> Exercise requirements
Each line in the material below must be transcribed exactly; no picture belongs in the copy.
_ _ _
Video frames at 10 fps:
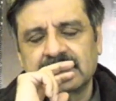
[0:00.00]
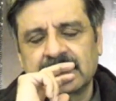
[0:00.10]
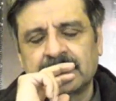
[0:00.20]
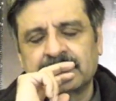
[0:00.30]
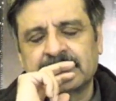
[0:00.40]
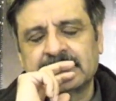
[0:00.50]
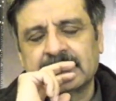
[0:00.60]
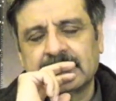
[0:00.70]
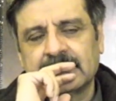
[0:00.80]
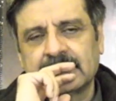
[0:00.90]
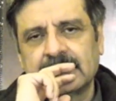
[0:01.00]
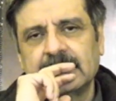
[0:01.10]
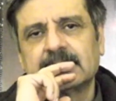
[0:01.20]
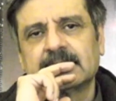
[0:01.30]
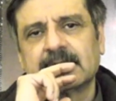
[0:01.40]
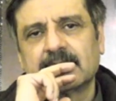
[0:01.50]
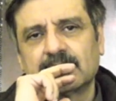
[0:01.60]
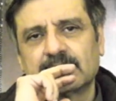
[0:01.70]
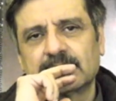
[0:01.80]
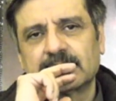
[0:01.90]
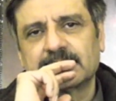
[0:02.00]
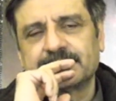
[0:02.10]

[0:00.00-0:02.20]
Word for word: आपकी शिकायत का अजाला हो सके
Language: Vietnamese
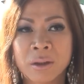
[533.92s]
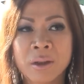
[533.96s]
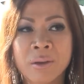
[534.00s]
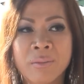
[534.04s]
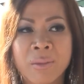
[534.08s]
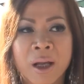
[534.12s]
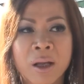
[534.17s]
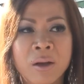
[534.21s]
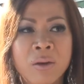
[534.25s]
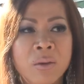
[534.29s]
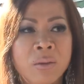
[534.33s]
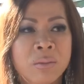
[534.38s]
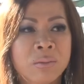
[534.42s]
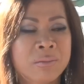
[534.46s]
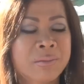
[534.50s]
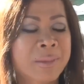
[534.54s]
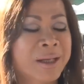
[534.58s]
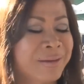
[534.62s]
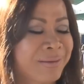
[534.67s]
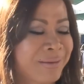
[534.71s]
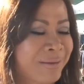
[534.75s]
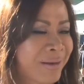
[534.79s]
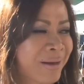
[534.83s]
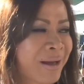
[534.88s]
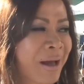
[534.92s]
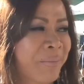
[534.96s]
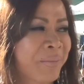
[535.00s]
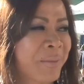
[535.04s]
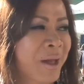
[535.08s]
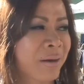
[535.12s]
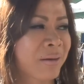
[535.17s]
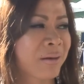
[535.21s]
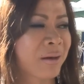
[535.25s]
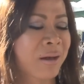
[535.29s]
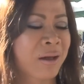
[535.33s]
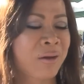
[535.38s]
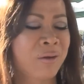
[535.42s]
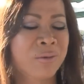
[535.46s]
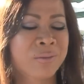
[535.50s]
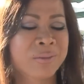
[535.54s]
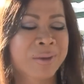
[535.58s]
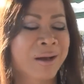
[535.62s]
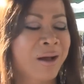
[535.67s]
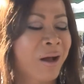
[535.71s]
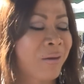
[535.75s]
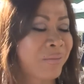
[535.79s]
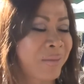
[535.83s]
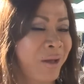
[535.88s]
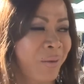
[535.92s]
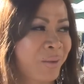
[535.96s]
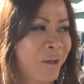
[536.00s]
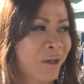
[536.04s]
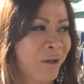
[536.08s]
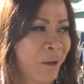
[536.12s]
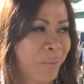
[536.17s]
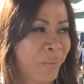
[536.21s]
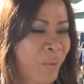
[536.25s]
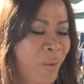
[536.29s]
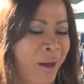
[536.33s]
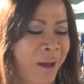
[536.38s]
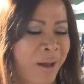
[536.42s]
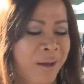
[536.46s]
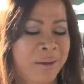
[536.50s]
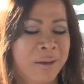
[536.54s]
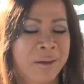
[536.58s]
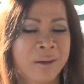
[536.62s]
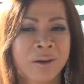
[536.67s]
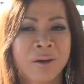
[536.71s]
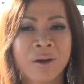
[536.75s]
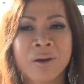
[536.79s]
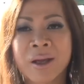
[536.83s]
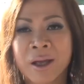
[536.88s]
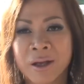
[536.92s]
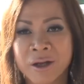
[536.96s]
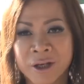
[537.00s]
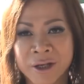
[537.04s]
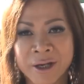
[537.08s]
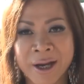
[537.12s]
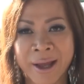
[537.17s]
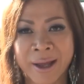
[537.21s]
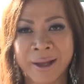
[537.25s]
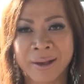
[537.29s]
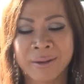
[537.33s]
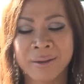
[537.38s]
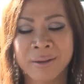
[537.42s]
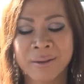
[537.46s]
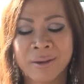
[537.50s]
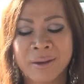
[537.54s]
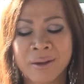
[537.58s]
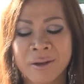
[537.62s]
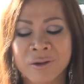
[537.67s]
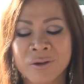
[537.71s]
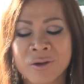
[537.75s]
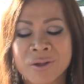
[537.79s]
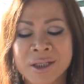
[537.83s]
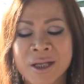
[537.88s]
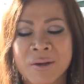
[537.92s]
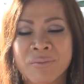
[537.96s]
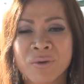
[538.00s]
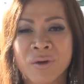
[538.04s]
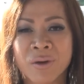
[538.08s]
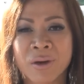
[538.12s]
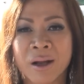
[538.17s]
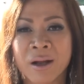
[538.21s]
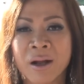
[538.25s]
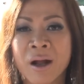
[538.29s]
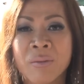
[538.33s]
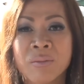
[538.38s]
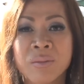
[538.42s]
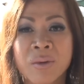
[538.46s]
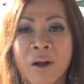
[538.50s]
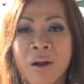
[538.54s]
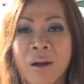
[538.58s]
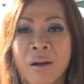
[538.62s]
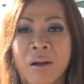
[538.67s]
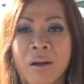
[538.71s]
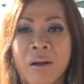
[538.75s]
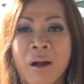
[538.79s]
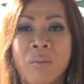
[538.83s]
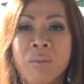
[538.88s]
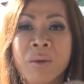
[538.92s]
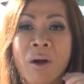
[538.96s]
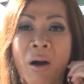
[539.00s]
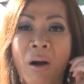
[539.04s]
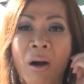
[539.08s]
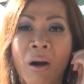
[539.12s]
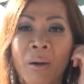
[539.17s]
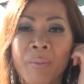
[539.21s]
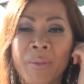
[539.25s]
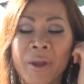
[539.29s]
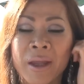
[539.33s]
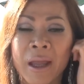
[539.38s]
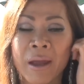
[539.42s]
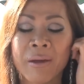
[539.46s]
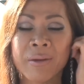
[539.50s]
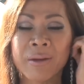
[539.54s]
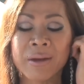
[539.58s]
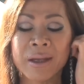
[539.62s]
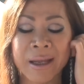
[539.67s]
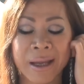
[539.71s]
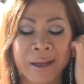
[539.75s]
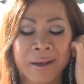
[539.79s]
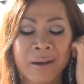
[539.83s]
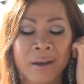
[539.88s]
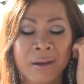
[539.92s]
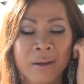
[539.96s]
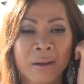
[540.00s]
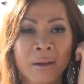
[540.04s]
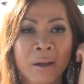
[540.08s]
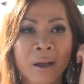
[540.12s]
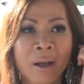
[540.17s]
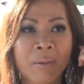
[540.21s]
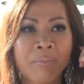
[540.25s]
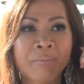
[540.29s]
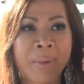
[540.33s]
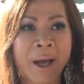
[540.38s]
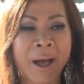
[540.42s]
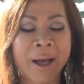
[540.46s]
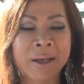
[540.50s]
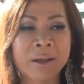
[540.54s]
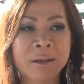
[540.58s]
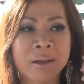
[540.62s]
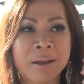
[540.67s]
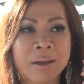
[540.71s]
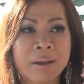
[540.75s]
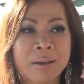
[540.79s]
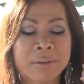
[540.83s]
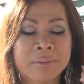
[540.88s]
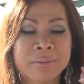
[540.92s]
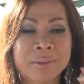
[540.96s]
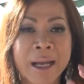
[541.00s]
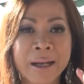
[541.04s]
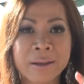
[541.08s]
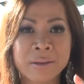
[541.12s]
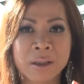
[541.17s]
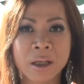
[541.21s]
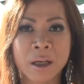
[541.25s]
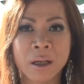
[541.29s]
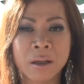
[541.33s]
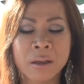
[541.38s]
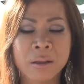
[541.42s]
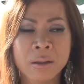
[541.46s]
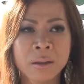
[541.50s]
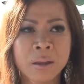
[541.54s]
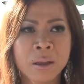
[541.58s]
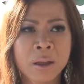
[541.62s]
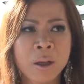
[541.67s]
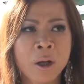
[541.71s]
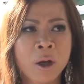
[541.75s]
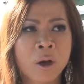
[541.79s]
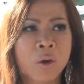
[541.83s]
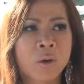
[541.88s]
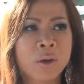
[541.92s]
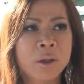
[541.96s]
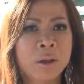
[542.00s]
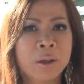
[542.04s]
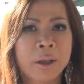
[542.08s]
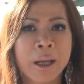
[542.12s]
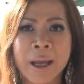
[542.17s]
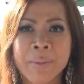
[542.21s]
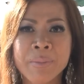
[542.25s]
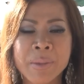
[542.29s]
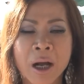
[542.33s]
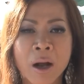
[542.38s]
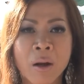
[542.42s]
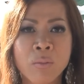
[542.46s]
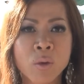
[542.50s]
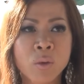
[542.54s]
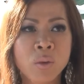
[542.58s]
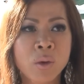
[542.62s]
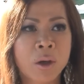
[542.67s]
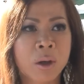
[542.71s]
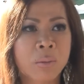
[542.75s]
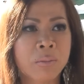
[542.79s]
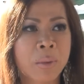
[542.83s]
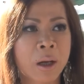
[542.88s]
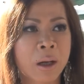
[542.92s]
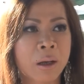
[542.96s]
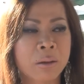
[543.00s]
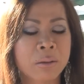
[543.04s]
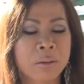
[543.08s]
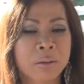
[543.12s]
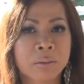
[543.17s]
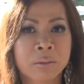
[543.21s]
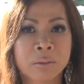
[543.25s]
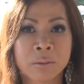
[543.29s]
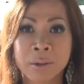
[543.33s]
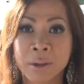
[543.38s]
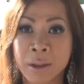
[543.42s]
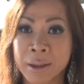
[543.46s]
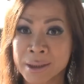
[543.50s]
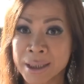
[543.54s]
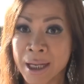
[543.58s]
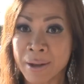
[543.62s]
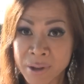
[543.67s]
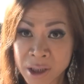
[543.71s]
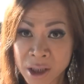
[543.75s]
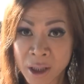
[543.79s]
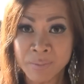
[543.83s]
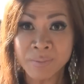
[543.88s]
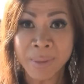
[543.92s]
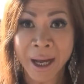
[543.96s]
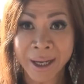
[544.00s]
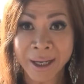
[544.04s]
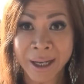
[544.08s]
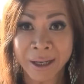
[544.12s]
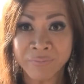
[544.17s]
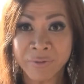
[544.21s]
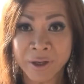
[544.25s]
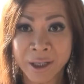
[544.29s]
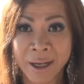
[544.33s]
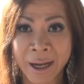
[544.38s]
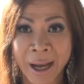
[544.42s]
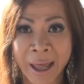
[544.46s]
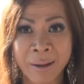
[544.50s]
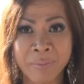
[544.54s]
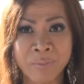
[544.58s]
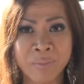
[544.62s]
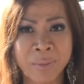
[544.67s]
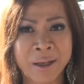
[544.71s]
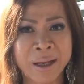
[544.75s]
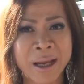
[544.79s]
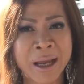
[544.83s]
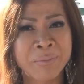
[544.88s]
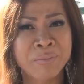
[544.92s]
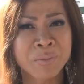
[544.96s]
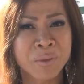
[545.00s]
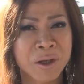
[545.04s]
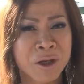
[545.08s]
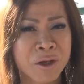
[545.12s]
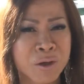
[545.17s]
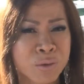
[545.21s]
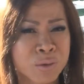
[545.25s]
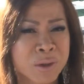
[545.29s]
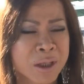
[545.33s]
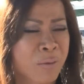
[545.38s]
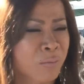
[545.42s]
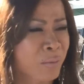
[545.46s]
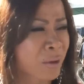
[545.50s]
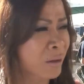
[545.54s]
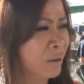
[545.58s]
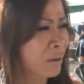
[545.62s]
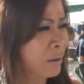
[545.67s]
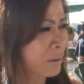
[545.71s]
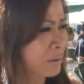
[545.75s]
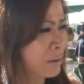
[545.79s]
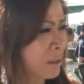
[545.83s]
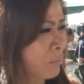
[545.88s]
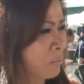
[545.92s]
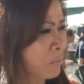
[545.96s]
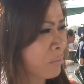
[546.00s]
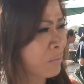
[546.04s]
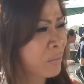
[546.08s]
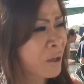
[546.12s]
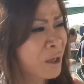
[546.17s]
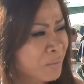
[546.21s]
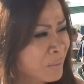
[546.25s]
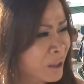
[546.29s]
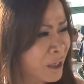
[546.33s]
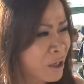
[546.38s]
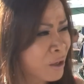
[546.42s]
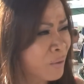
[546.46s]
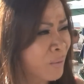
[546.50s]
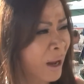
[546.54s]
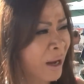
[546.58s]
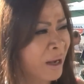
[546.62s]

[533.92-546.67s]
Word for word: nhưng mà cái hôn mình cảm nhận được cái hôn không giống như hôm qua ok good night rồi xong rồi là không không có ôm vậy vậy đó mà anh trăn trở coi như em đã không muốn được sáng sớm mai là anh phải đi làm mà em yêu chồng là tức là chồng khi mình yêu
_ _ _
> Task result
Video frames at 10 fps:
[0:00.00]
[0:00.10]
[0:00.20]
[0:00.30]
[0:00.40]
[0:00.50]
[0:00.60]
[0:00.70]
[0:00.80]
[0:00.90]
[0:01.00]
[0:01.10]
[0:01.20]
[0:01.30]
[0:01.40]
[0:01.50]
[0:01.60]
[0:01.70]
[0:01.80]
[0:01.90]
[0:02.00]
[0:02.10]

[0:00.00-0:02.20]
Word for word: आपकी शिकायत का अजाला हो सके
Language: Vietnamese
[533.92s]
[533.96s]
[534.00s]
[534.04s]
[534.08s]
[534.12s]
[534.17s]
[534.21s]
[534.25s]
[534.29s]
[534.33s]
[534.38s]
[534.42s]
[534.46s]
[534.50s]
[534.54s]
[534.58s]
[534.62s]
[534.67s]
[534.71s]
[534.75s]
[534.79s]
[534.83s]
[534.88s]
[534.92s]
[534.96s]
[535.00s]
[535.04s]
[535.08s]
[535.12s]
[535.17s]
[535.21s]
[535.25s]
[535.29s]
[535.33s]
[535.38s]
[535.42s]
[535.46s]
[535.50s]
[535.54s]
[535.58s]
[535.62s]
[535.67s]
[535.71s]
[535.75s]
[535.79s]
[535.83s]
[535.88s]
[535.92s]
[535.96s]
[536.00s]
[536.04s]
[536.08s]
[536.12s]
[536.17s]
[536.21s]
[536.25s]
[536.29s]
[536.33s]
[536.38s]
[536.42s]
[536.46s]
[536.50s]
[536.54s]
[536.58s]
[536.62s]
[536.67s]
[536.71s]
[536.75s]
[536.79s]
[536.83s]
[536.88s]
[536.92s]
[536.96s]
[537.00s]
[537.04s]
[537.08s]
[537.12s]
[537.17s]
[537.21s]
[537.25s]
[537.29s]
[537.33s]
[537.38s]
[537.42s]
[537.46s]
[537.50s]
[537.54s]
[537.58s]
[537.62s]
[537.67s]
[537.71s]
[537.75s]
[537.79s]
[537.83s]
[537.88s]
[537.92s]
[537.96s]
[538.00s]
[538.04s]
[538.08s]
[538.12s]
[538.17s]
[538.21s]
[538.25s]
[538.29s]
[538.33s]
[538.38s]
[538.42s]
[538.46s]
[538.50s]
[538.54s]
[538.58s]
[538.62s]
[538.67s]
[538.71s]
[538.75s]
[538.79s]
[538.83s]
[538.88s]
[538.92s]
[538.96s]
[539.00s]
[539.04s]
[539.08s]
[539.12s]
[539.17s]
[539.21s]
[539.25s]
[539.29s]
[539.33s]
[539.38s]
[539.42s]
[539.46s]
[539.50s]
[539.54s]
[539.58s]
[539.62s]
[539.67s]
[539.71s]
[539.75s]
[539.79s]
[539.83s]
[539.88s]
[539.92s]
[539.96s]
[540.00s]
[540.04s]
[540.08s]
[540.12s]
[540.17s]
[540.21s]
[540.25s]
[540.29s]
[540.33s]
[540.38s]
[540.42s]
[540.46s]
[540.50s]
[540.54s]
[540.58s]
[540.62s]
[540.67s]
[540.71s]
[540.75s]
[540.79s]
[540.83s]
[540.88s]
[540.92s]
[540.96s]
[541.00s]
[541.04s]
[541.08s]
[541.12s]
[541.17s]
[541.21s]
[541.25s]
[541.29s]
[541.33s]
[541.38s]
[541.42s]
[541.46s]
[541.50s]
[541.54s]
[541.58s]
[541.62s]
[541.67s]
[541.71s]
[541.75s]
[541.79s]
[541.83s]
[541.88s]
[541.92s]
[541.96s]
[542.00s]
[542.04s]
[542.08s]
[542.12s]
[542.17s]
[542.21s]
[542.25s]
[542.29s]
[542.33s]
[542.38s]
[542.42s]
[542.46s]
[542.50s]
[542.54s]
[542.58s]
[542.62s]
[542.67s]
[542.71s]
[542.75s]
[542.79s]
[542.83s]
[542.88s]
[542.92s]
[542.96s]
[543.00s]
[543.04s]
[543.08s]
[543.12s]
[543.17s]
[543.21s]
[543.25s]
[543.29s]
[543.33s]
[543.38s]
[543.42s]
[543.46s]
[543.50s]
[543.54s]
[543.58s]
[543.62s]
[543.67s]
[543.71s]
[543.75s]
[543.79s]
[543.83s]
[543.88s]
[543.92s]
[543.96s]
[544.00s]
[544.04s]
[544.08s]
[544.12s]
[544.17s]
[544.21s]
[544.25s]
[544.29s]
[544.33s]
[544.38s]
[544.42s]
[544.46s]
[544.50s]
[544.54s]
[544.58s]
[544.62s]
[544.67s]
[544.71s]
[544.75s]
[544.79s]
[544.83s]
[544.88s]
[544.92s]
[544.96s]
[545.00s]
[545.04s]
[545.08s]
[545.12s]
[545.17s]
[545.21s]
[545.25s]
[545.29s]
[545.33s]
[545.38s]
[545.42s]
[545.46s]
[545.50s]
[545.54s]
[545.58s]
[545.62s]
[545.67s]
[545.71s]
[545.75s]
[545.79s]
[545.83s]
[545.88s]
[545.92s]
[545.96s]
[546.00s]
[546.04s]
[546.08s]
[546.12s]
[546.17s]
[546.21s]
[546.25s]
[546.29s]
[546.33s]
[546.38s]
[546.42s]
[546.46s]
[546.50s]
[546.54s]
[546.58s]
[546.62s]

[533.92-546.67s]
Word for word: nhưng mà cái hôn mình cảm nhận được cái hôn không giống như hôm qua ok good night rồi xong rồi là không không có ôm vậy vậy đó mà anh trăn trở coi như em đã không muốn được sáng sớm mai là anh phải đi làm mà em yêu chồng là tức là chồng khi mình yêu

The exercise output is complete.